I hesitate to write about my child these days. She is her own person with her own thoughts, style, (secret) blog (and, no, I haven't found or tried to find her secret blog, and if I stumbled across it, I wouldn't read it unless she asked me to or gave me permission). But it's New Year's Eve, and once she and her friend leave the house this evening, I will be alone and quiet until sometime tomorrow late morning or early afternoon, and she is my heart and center, and I can't not write about her.

My daughter is 17 now, edging on adulthood but still goofy as hell. I love it all, love every phase more than the last phase. This phase is more difficult for me, though. She's not pushing me away or running away or turning away. But away she is going.

Here is how I see it: She is growing away.

A few weeks before she turned 17, I could sense the grownup shift in her. I will never be able to explain it unless I write it in poem.

I believe poetry gives us the ability to write the things we cannot say. I stole that from some other poet or several other poets, but I heard it so many times in so many different ways during my residency last summer and during this past semester that it has become my own belief. Also, I was able to write poems that said things I can't say. So there.

So, tonight.

My daughter has been invited to a "black tie" New Year's Eve party at a good friend's house. His parents, too, are having a party for their adult friends (and it absofuckinglutely does NOT bother me that I am not on the invite list because, well, yeah. Me and parties. Not such a good combination. Plus, champagne gives me a massive headache). But my Girl is thrilled to get to dress up.

Being my Girl, she took "black tie" literally because she wanted to, bought herself a bow tie and sent me on a search (well, I volunteered) for a button up shirt. So, hey howdy, I hit Walmart at 4:30 on New Year's Eve and found one women's white shirt and one small, periwinkle blue man's shirt.

Walmart wasn't horrible. Or maybe because I'm in a good mood, I didn't mind the horrible bits.

Now her friend is here, and they are getting ready, started getting ready before 5 though the party doesn't start until 8. They have a ride there so they won't be driving the mad, alcoholic streets of Zanesville, Ohio, at 1 a.m., and they are staying over with a friend who lives close to the host's house. Also, my Girl told me I can text her all night if I want to.

God. I love teens. Someone tried to tell me that I probably love teens because my daughter is a teen, and that probably I'll love college kids when my kid is a college kid. And probably I will love college kids. But I'll still love teens. I simply adore them because they are so on the edge of greatness or disaster, because they are brilliant but make THE worst choices (some of which are life-altering/ruining). They are magic, both white and black magic.

Yesterday, a gaggle of teens helped the young host set up the teen area of the party complete with a "bar" they constructed, a black board with "cocktail" names listed (they are all wildly inappropriate and contain obscenities, are named after the kids, are hilarious).

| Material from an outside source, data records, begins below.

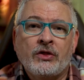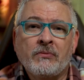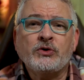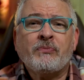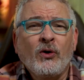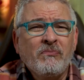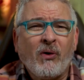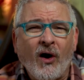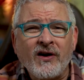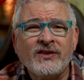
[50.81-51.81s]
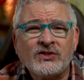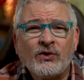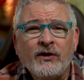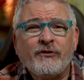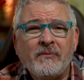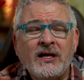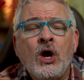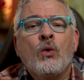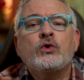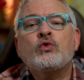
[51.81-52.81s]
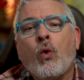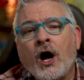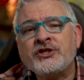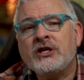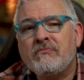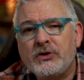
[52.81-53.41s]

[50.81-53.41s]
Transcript: The most potent part of this story for me was watching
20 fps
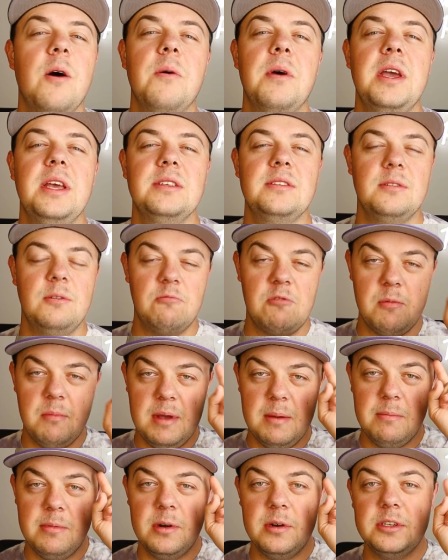always,
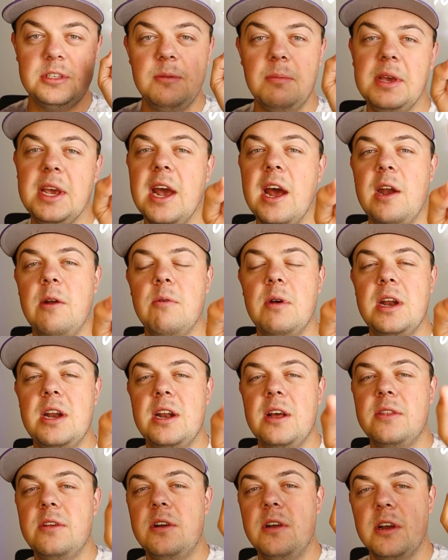remember to be kind to one
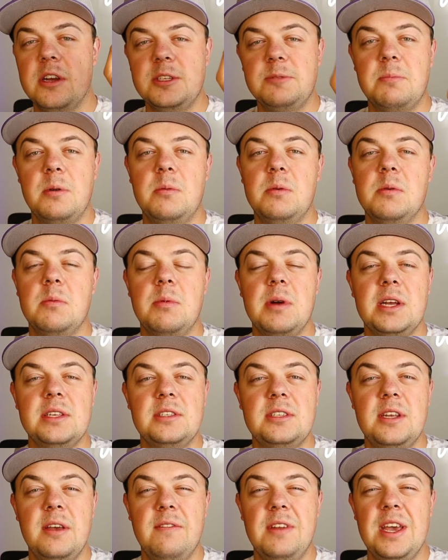another and always promote
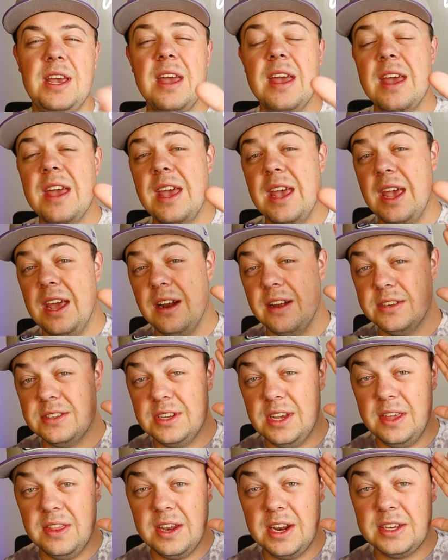positivity, and I'll
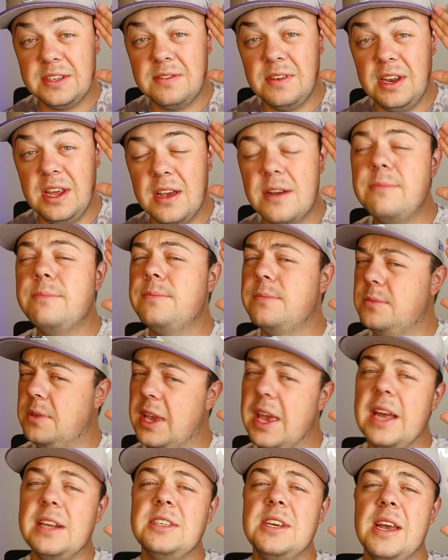see you in the next video. We'll
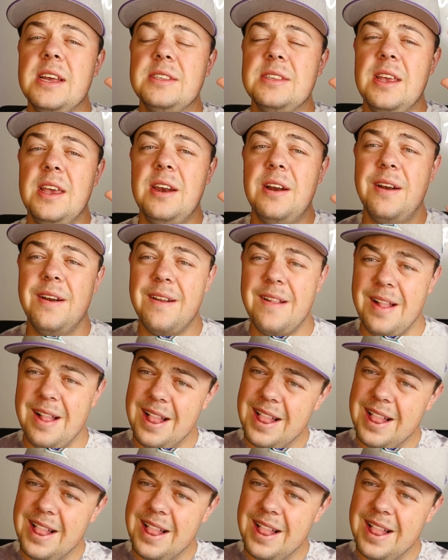catch you guys later.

I've missed this, having manic teens in my house who are about to go off to experience something new. They've all been to New Year's Eve parties before (we hosted one last year). But not "fancy dress."

Pencil skirts and curled hair.
Glittery eye shadow.
Leggings with a fancy pattern.
Three-inch heels (GAH!).

(note: I'll be returning the man's shirt. It was huge on her, as I thought it would be. I think the neck size is probably my kid's waist size. The white shirt also may not work, but she's wearing the bow tie anyway)

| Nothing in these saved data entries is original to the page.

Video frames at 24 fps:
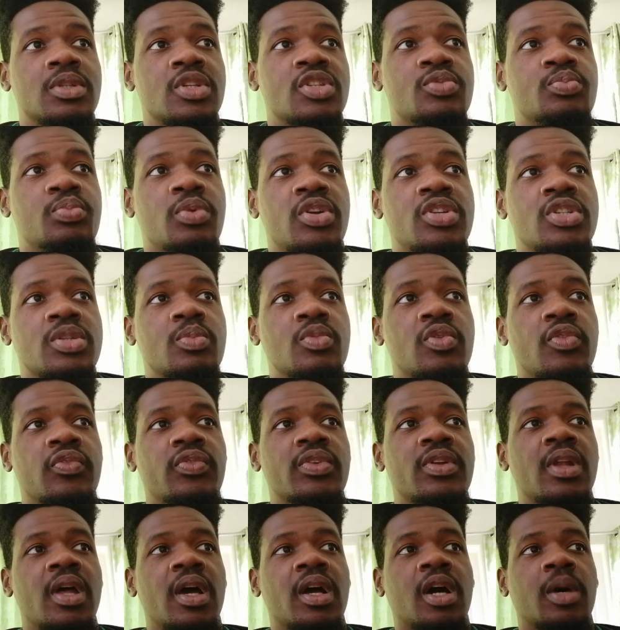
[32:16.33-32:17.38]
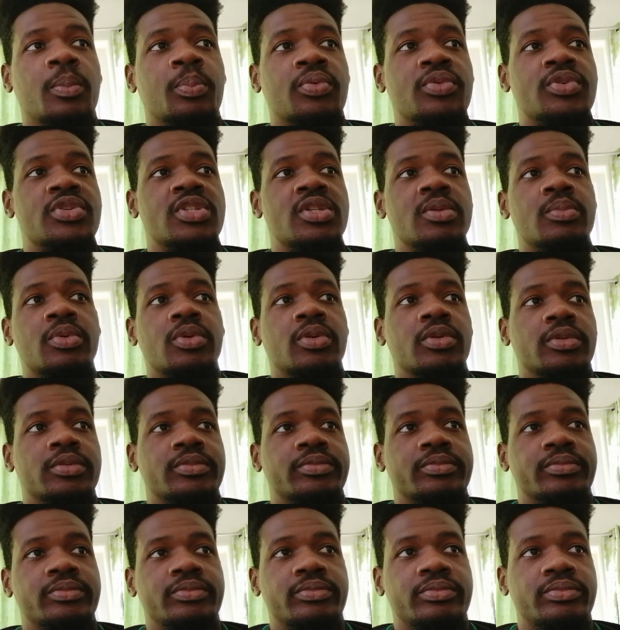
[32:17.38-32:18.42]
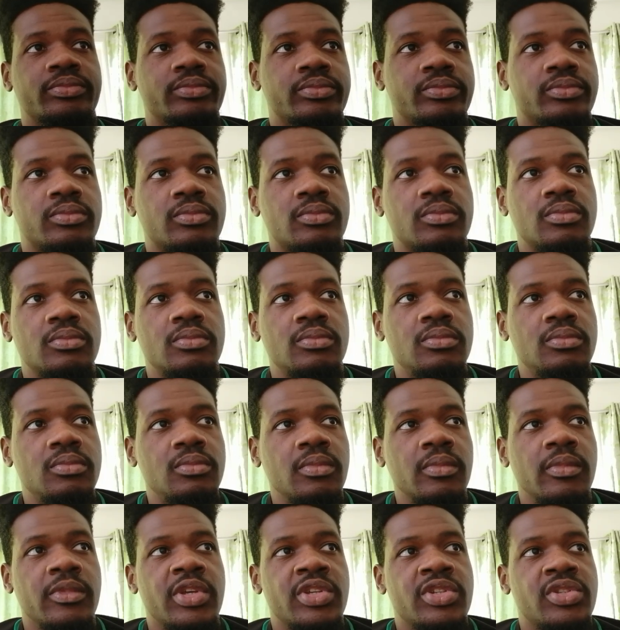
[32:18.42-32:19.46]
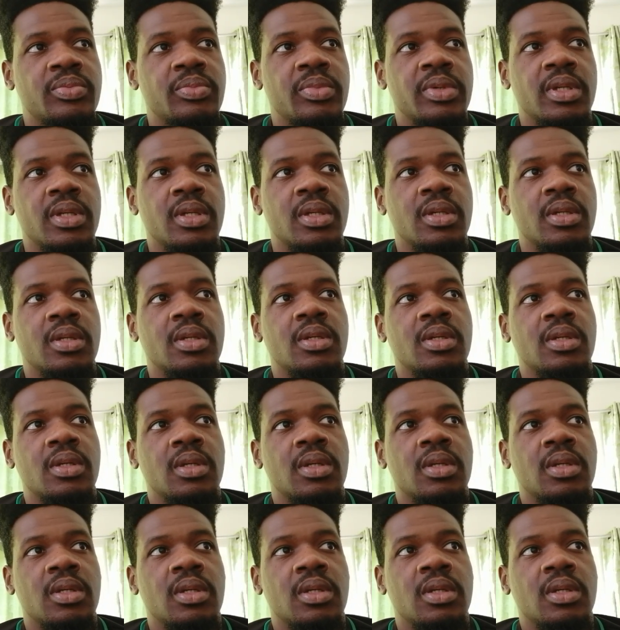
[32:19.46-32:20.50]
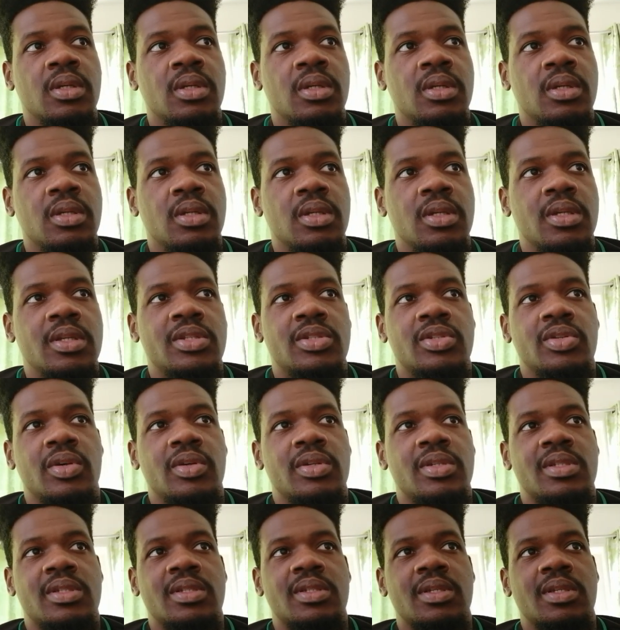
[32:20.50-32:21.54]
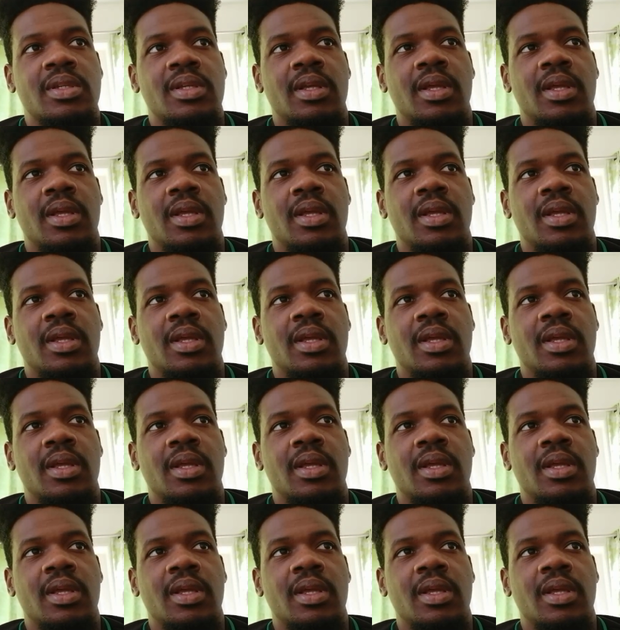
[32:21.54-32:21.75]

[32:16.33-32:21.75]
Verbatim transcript: This bridge is moving like a pussy, bro. It's me it's just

I have a feeling the girls will have more fun at the sleepover later. The boys aren't quite as on the edge of adulthood as the girls (or at least as on the edge as my kid seems to be). My Girl finds high school boys hilarious but lately really icky. She's had her share of boyfriends, but lately? Just icky. Also, because she is small, the boys like to manhandle her, not "molest," just pick her up a lot, haul her around, toss her back and forth.

Sounds worse than it is. It's a kind of Shiloh Shepherd puppy sort of behavior. They are overly affectionate and don't realize how big they are.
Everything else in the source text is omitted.